** Saved entries **
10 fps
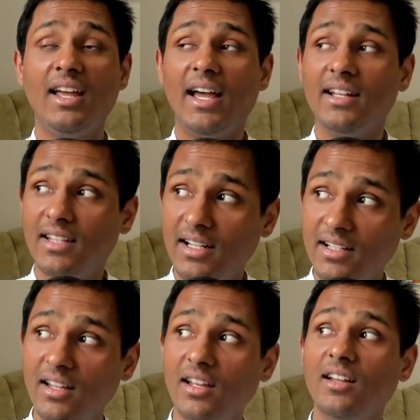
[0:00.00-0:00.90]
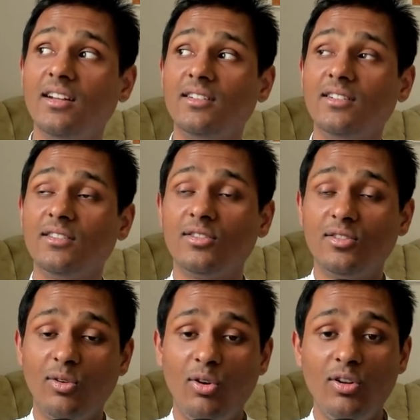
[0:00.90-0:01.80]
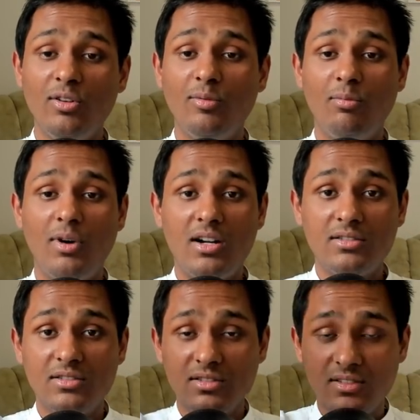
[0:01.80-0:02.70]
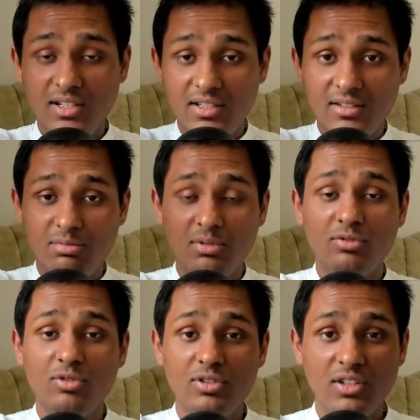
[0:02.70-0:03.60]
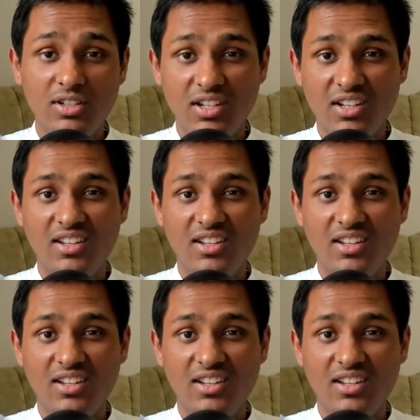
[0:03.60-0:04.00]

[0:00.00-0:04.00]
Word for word: and then let us all march in the spiritual journey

** WHAT IS REQUIRED **
Retype exactly the lines from the line containing "[0:02.70-0:03.60]" through the end of the entries above, including both ends, and leave every picture out.

** RESPONSE TO THIS TASK **
[0:02.70-0:03.60]
[0:03.60-0:04.00]

[0:00.00-0:04.00]
Word for word: and then let us all march in the spiritual journey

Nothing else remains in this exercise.